La Banque d’Angleterre et le Stock Exchange soutinrent énergiquement le crédit public, et, malgré la somme colossale d’emprunts émis dans cette période, l’Angleterre, au lieu d’avoir une partie importante de sa dette placée à l’étranger, comme au milieu du xviiie siècle (chap. xi, § 10), fut, au sortir de cette grande crise, en état de prêter de l’argent à toutes les nations continentales.

La haute Banque de Londres avait pris un développement d’autant plus grand que pendant toute la durée de la guerre elle avait été chargée de faire passer aux gouvernements continentaux engagés dans la coalition les subsides énormes que leur allouait l’Angleterre[3] (§ 5).

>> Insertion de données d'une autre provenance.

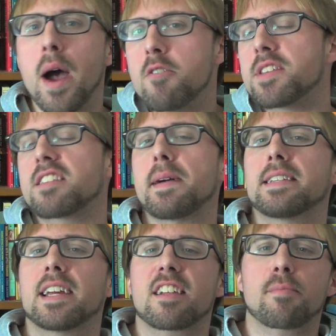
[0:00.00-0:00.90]
I was
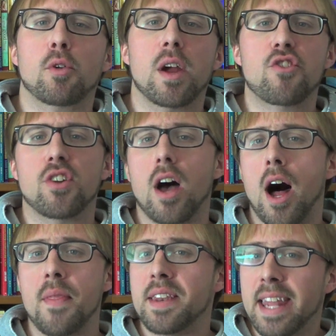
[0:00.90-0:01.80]
expecting an exploration
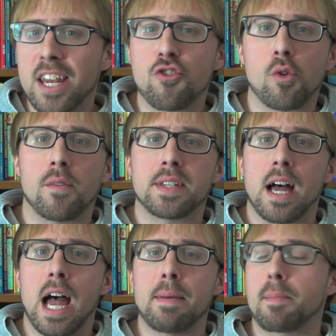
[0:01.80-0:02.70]
on the nature of time,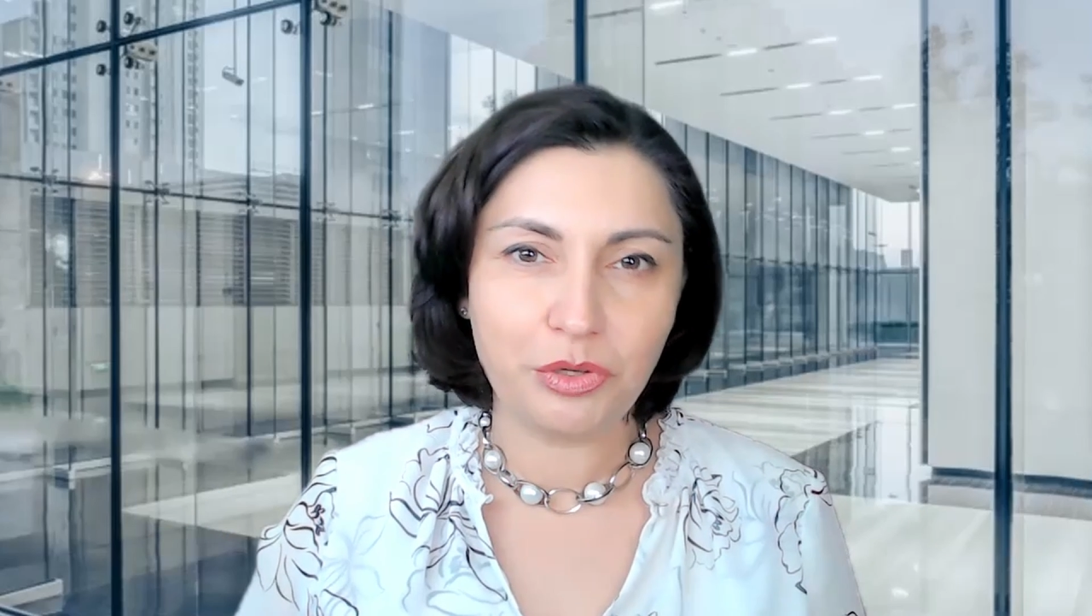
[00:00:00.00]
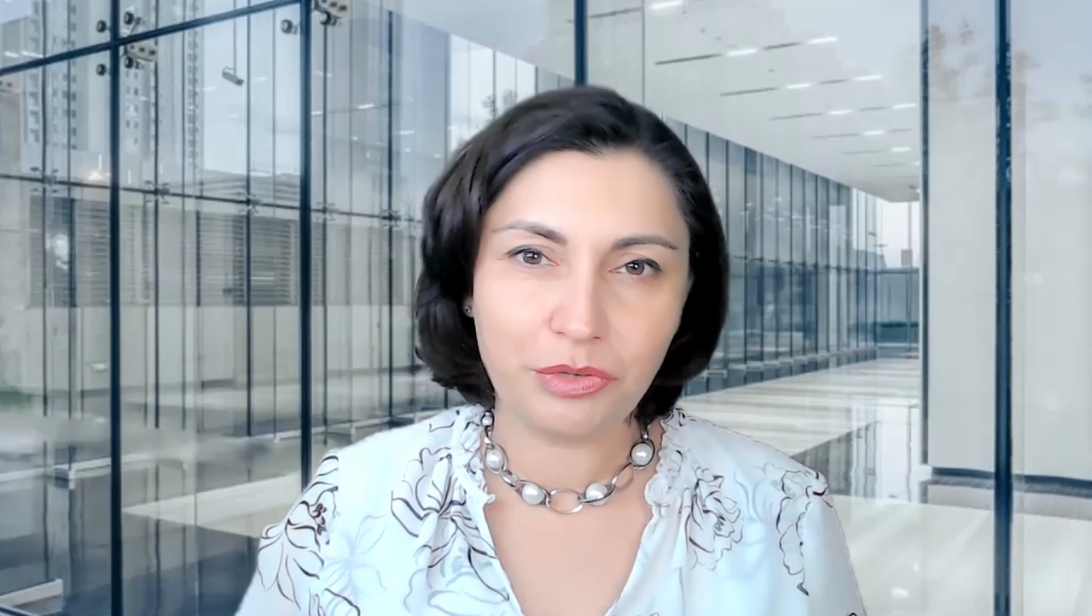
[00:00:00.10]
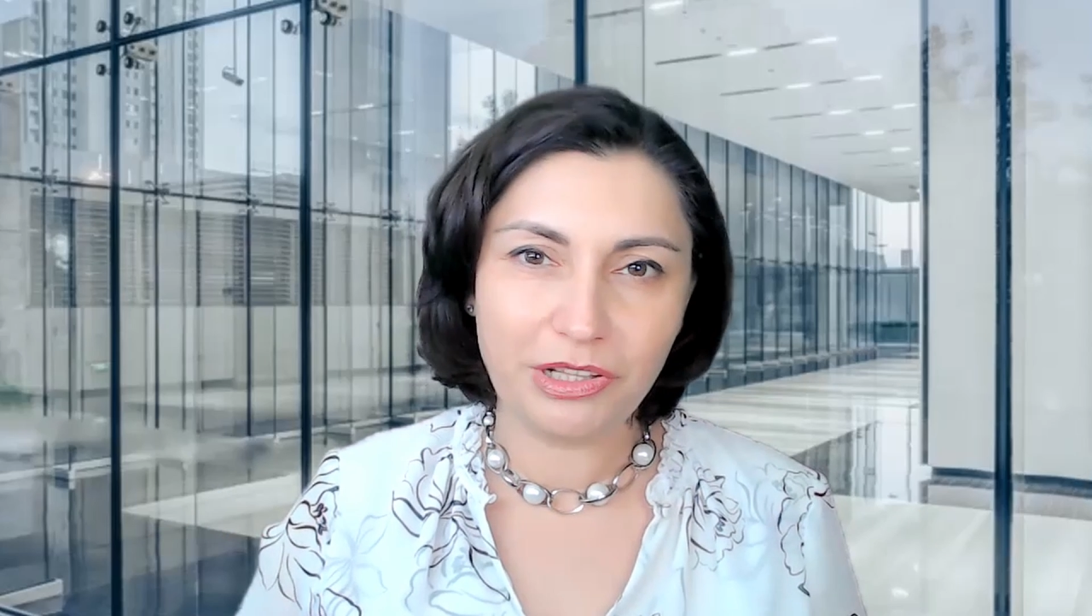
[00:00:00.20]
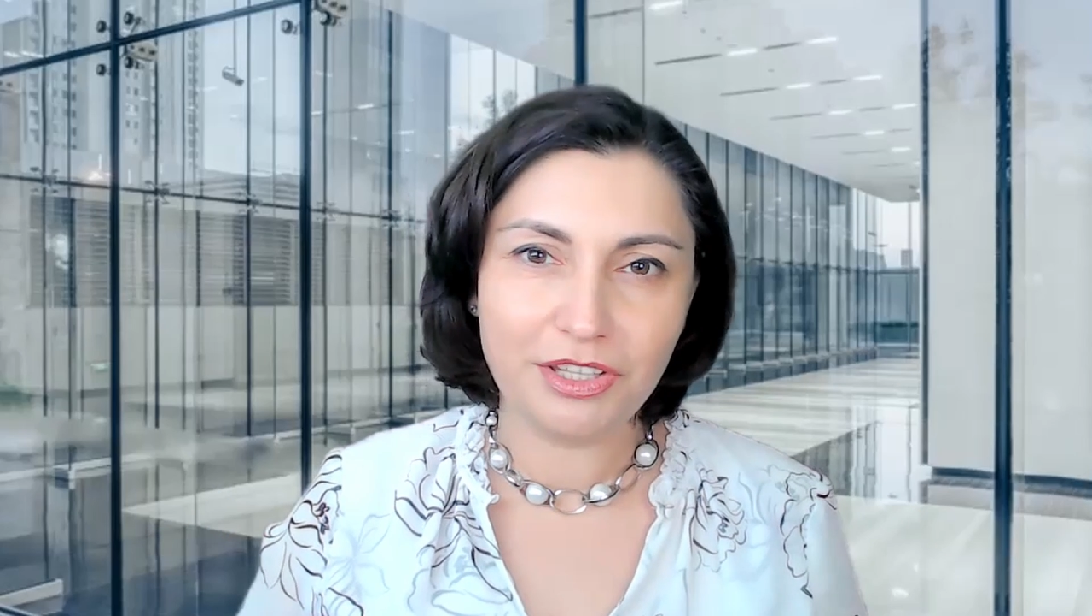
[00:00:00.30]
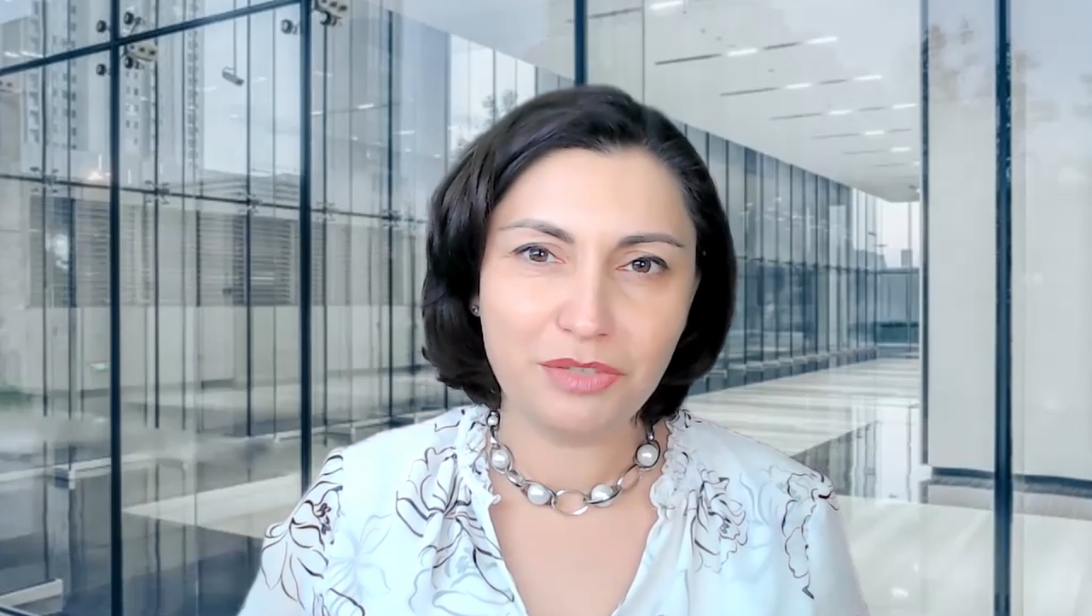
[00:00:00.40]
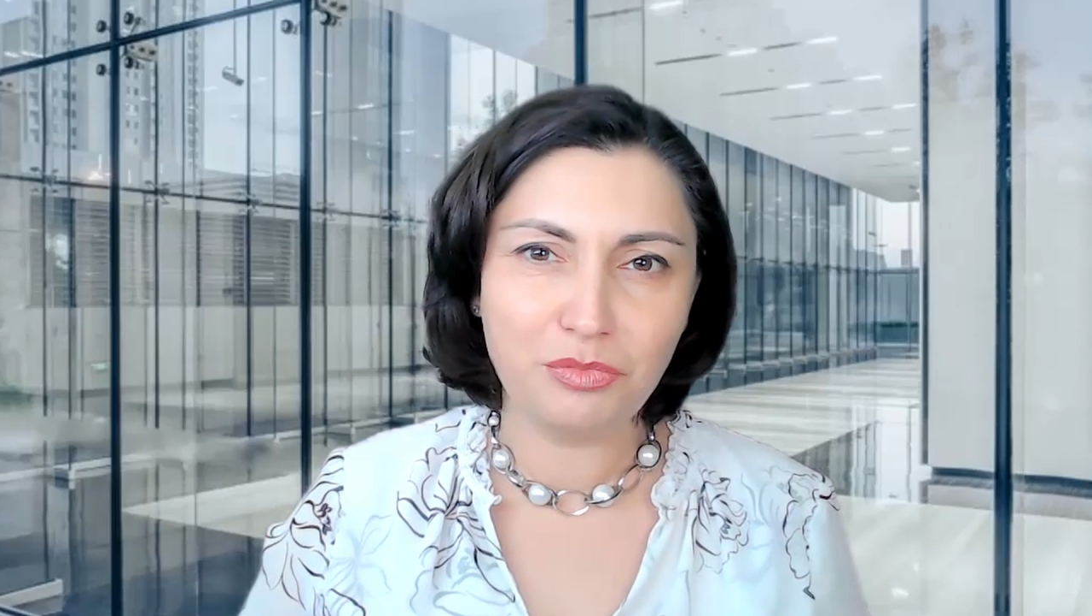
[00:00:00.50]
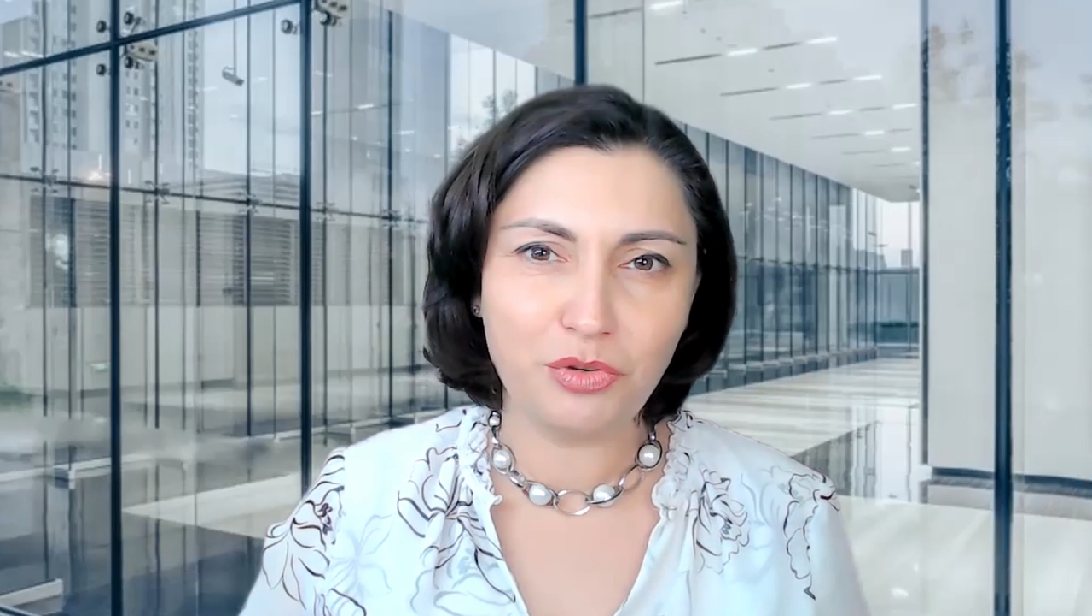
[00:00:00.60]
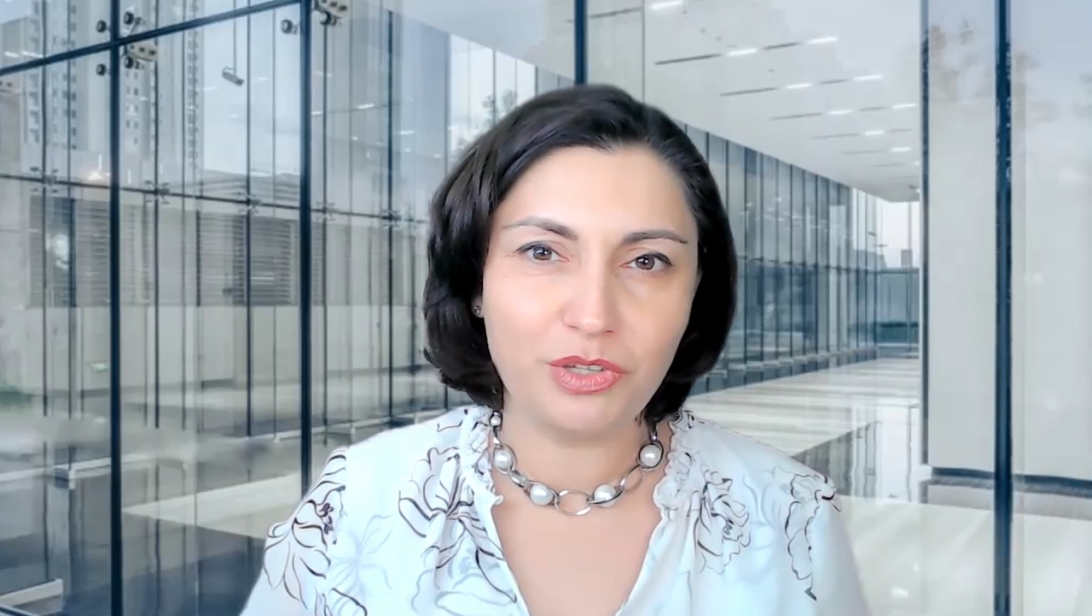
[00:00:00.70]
we release more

  1. Le produit annuel des taxes monta de 17.170.400 livres, sterl. en 1794 à 76.991.000 liv. st. en 1816.
  2. Leroy-Beaulieu, Science des finances (4e édit., t. II), p. 335.

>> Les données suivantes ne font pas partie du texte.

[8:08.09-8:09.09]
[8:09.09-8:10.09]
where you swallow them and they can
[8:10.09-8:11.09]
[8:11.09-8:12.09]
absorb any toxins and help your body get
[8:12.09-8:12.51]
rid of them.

  3. Buchanan, dans ses notes sur la Richesse des nations d’Adam Smith (liv. IV, chap. i), indique par quels procédés ces vastes opérations purent s’accomplir : « Il est évident que des envois considérables de subsides à l’étranger ne peuvent s’effectuer par une exportation d’argent monnayé : il est constaté d’ailleurs par des rapports de douane qu’une grande partie des dépenses extérieures de ce pays pendant la dernière guerre fut défrayée par l’exportation des marchandises. A partir de l’année 1797, des traites pour le payement des troupes furent expédiées pour le continent de l’Europe, des subsides considérables furent envoyés à l’Empereur d’Autriche et à d’autres princes d’Allemagne. On s’était toujours procuré les fonds nécessaires par des exportations de marchandises et d’espèces. Les envois pour l’Allemagne seule, par exemple, qui pendant la paix avaient été d’environ 1.900.000 livres sterling (47.500.000 fr.), s’élevèrent pendant les années 1795 et 1796, époque où des remises furent envoyées en Autriche, à plus de 8.000.000 livres sterling (200.000.000 fr.) Le prêt accordé à l’Empereur en 1795 s’éleva à 4.600.000 livres sterling (115.000.000 fr.) et M. Boyd, qui avait été chargé de la remise de cette somme, rapporte qu’une partie s’élevant seulement à 1.200.000 livres sterling (30.000.000 fr.) avait été faite en monnaies étrangères et en lingots ; le reste fut effectué par des envois de traites. Il fallait nécessairement varier le mode de la remise selon l’état du change. Des lettres de change furent achetées, selon les circonstances, sur Madrid, Cadix, Lisbonne, de préférence à des envois de lingots ou à des remises directes sur Hambourg. M. Boyd, dans les explications données au comité secret de la Chambre des lords en 1797, dit : « C’est en ne demandant à aucun des moyens de remise rien au delà de ce qu’on pouvait raisonnablement en attendre, que nous sommes parvenus à mener à bonne fin une opération aussi importante, sans amener des variations notables dans le cours du change. » Les changes furent généralement favorables à l’Angleterre pendant cette période.